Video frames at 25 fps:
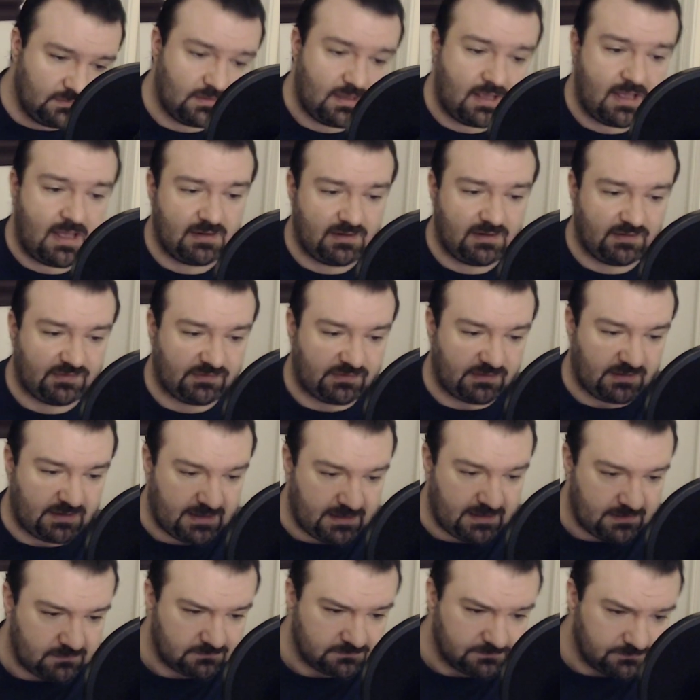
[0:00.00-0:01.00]

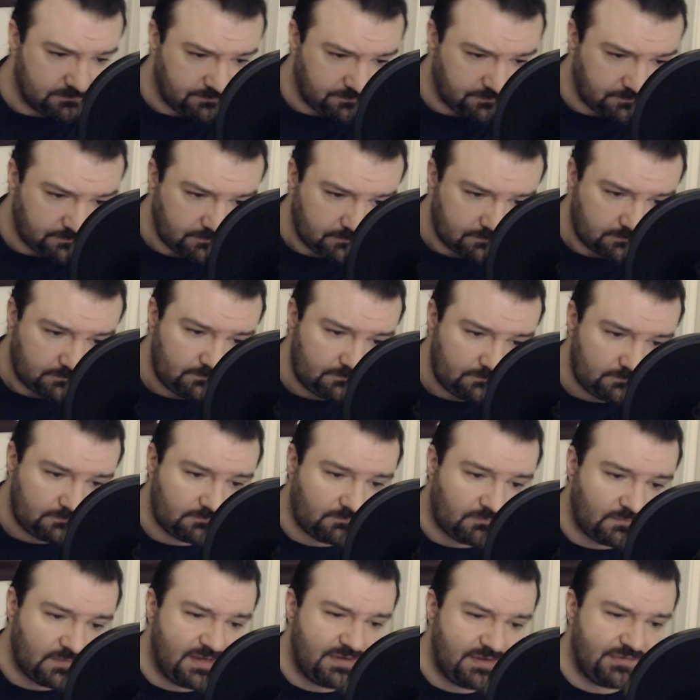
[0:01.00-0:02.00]
honestly,
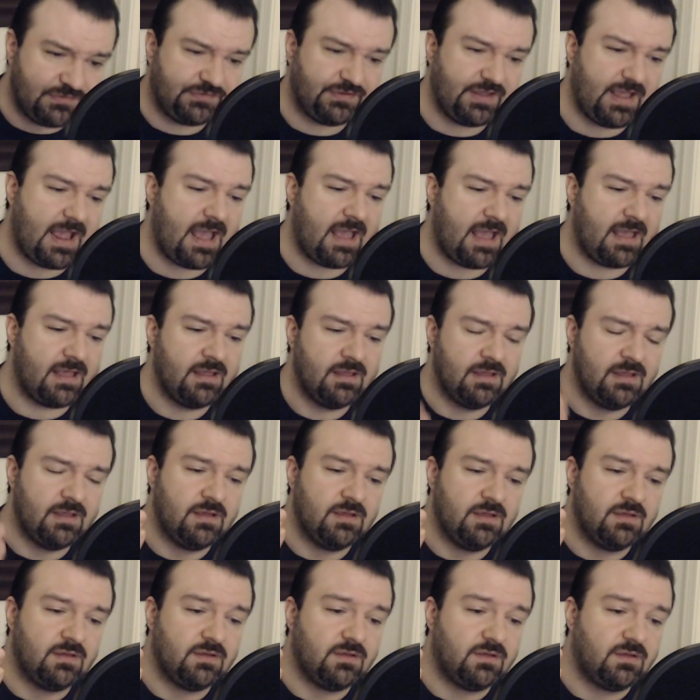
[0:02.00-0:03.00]
is that
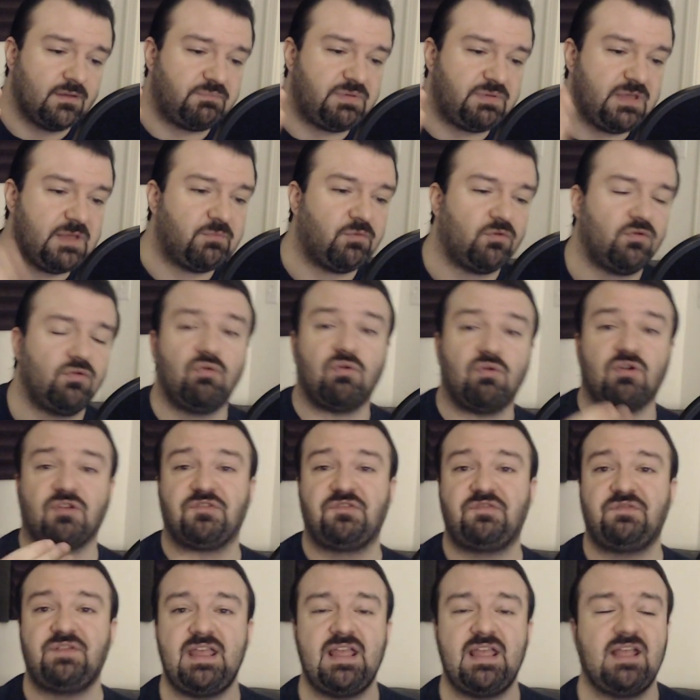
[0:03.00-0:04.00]
people who are
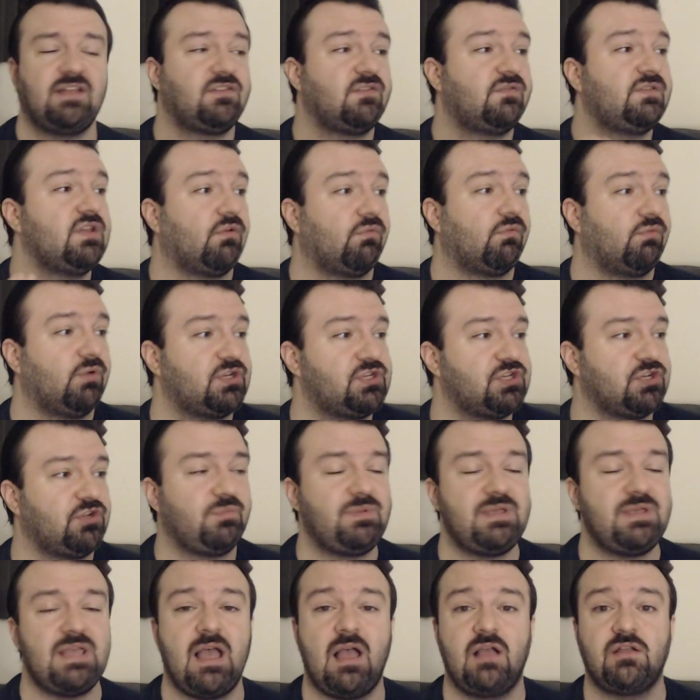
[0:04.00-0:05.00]
fans of the original
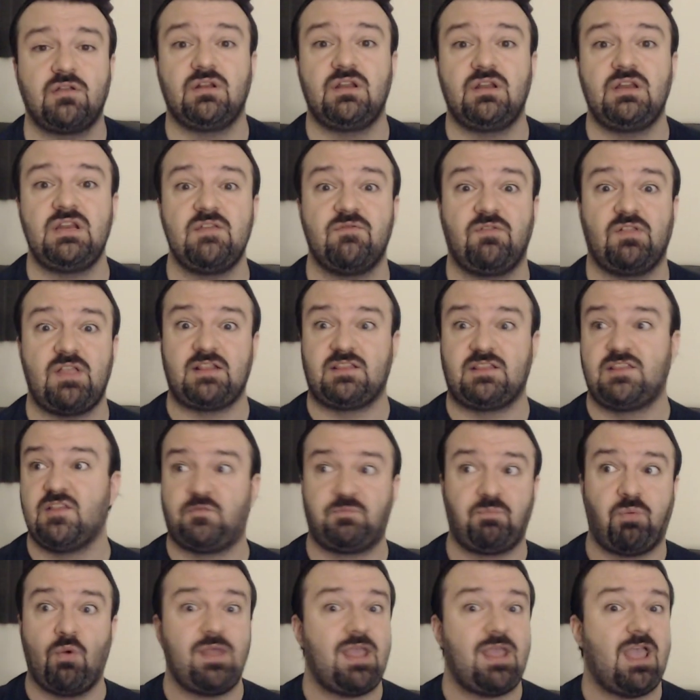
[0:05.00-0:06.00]
Beyond Good and Evil at this
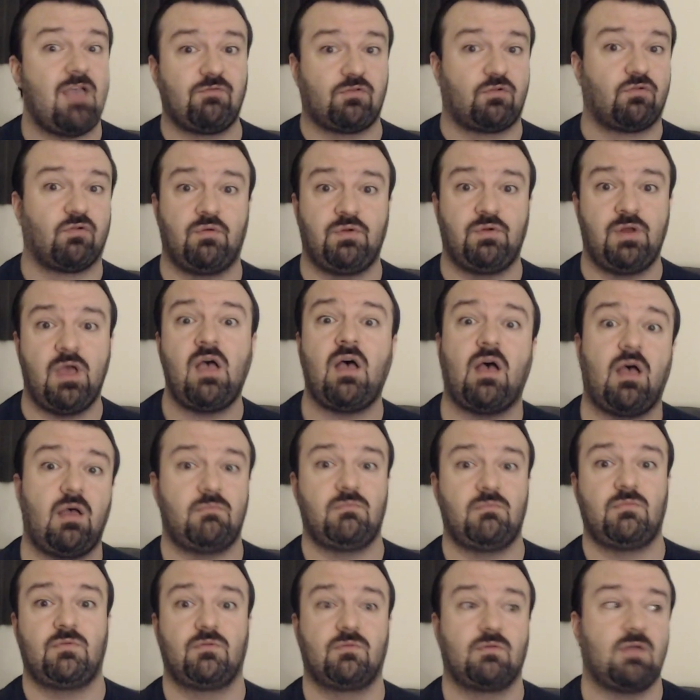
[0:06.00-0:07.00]
point have grown up
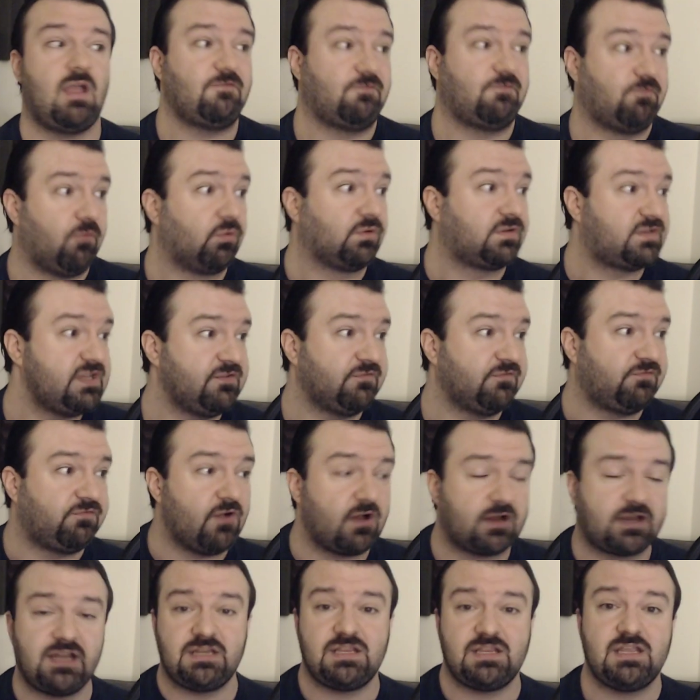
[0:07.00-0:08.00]
right? 14
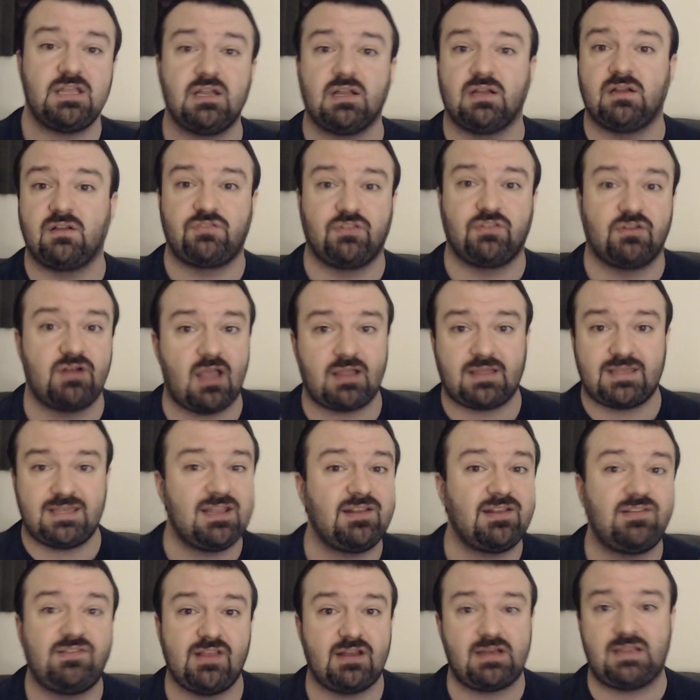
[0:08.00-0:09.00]
fucking years. They're not
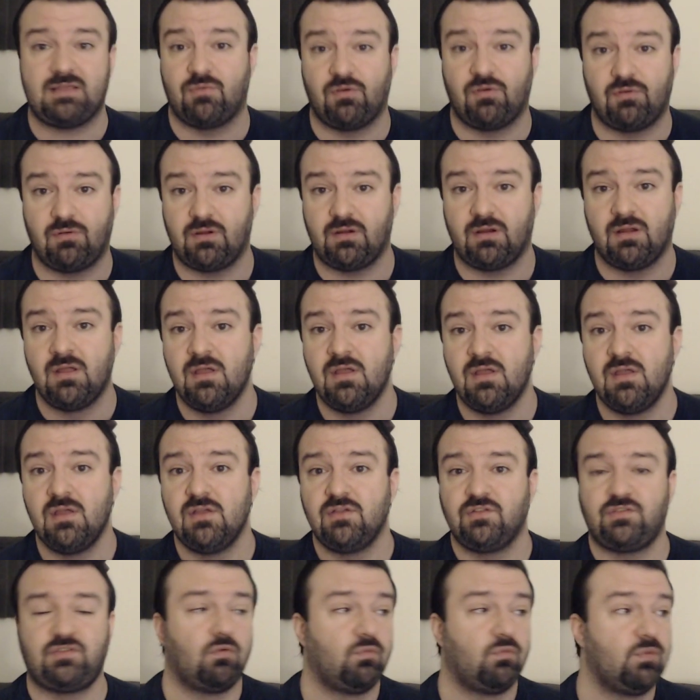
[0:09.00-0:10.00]
kids anymore.
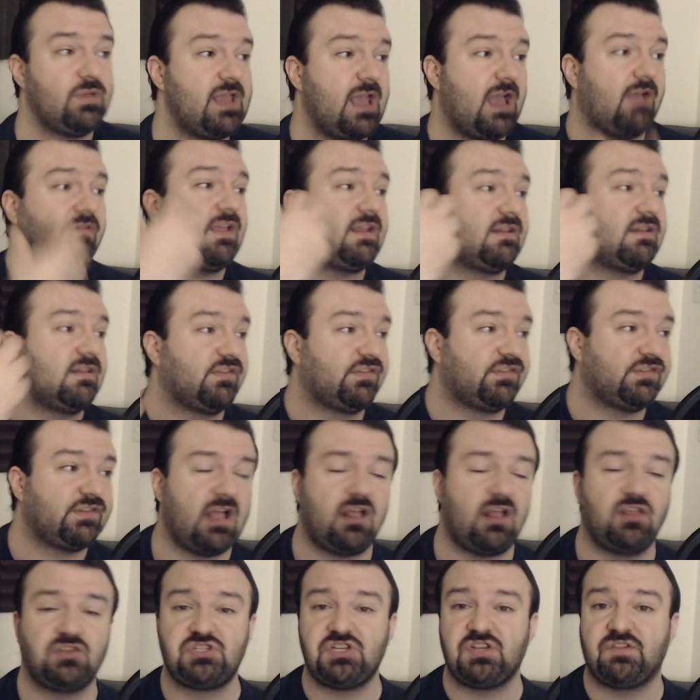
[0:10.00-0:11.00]
So we have like
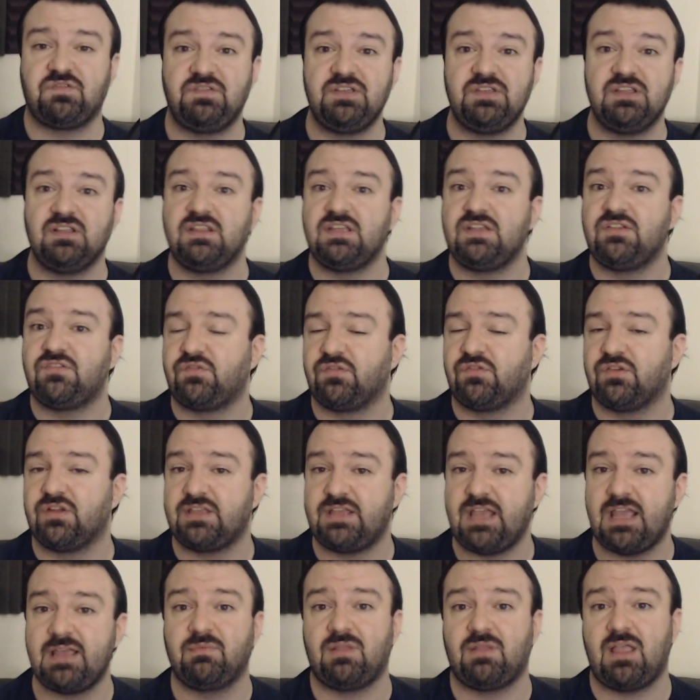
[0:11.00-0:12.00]
nostalgic feelings for a
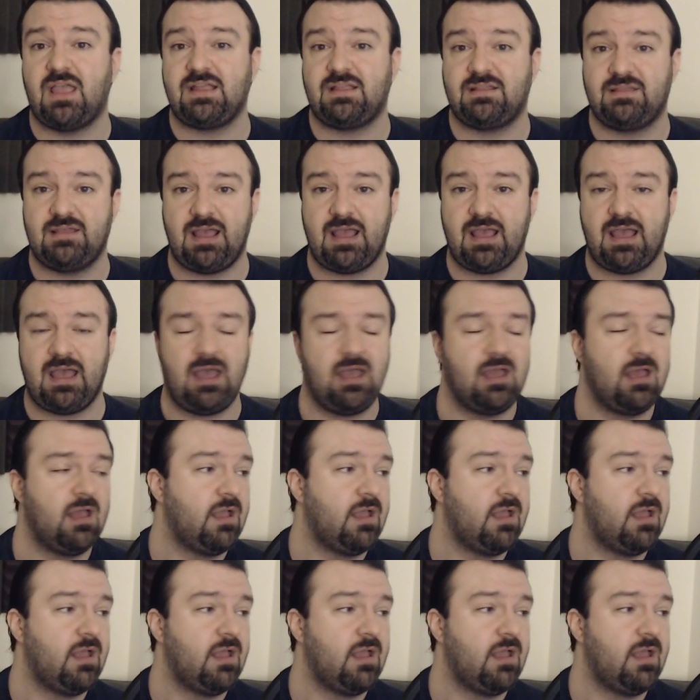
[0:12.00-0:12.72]
game like that.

++++++++++++++++++++

WHAT YOU NEED TO DO:
The required answer is the material repeated exactly, with no images in it.

RESPONSE TO THE TASK:
Video frames at 25 fps:
[0:00.00-0:01.00]

[0:01.00-0:02.00]
honestly,
[0:02.00-0:03.00]
is that
[0:03.00-0:04.00]
people who are
[0:04.00-0:05.00]
fans of the original
[0:05.00-0:06.00]
Beyond Good and Evil at this
[0:06.00-0:07.00]
point have grown up
[0:07.00-0:08.00]
right? 14
[0:08.00-0:09.00]
fucking years. They're not
[0:09.00-0:10.00]
kids anymore.
[0:10.00-0:11.00]
So we have like
[0:11.00-0:12.00]
nostalgic feelings for a
[0:12.00-0:12.72]
game like that.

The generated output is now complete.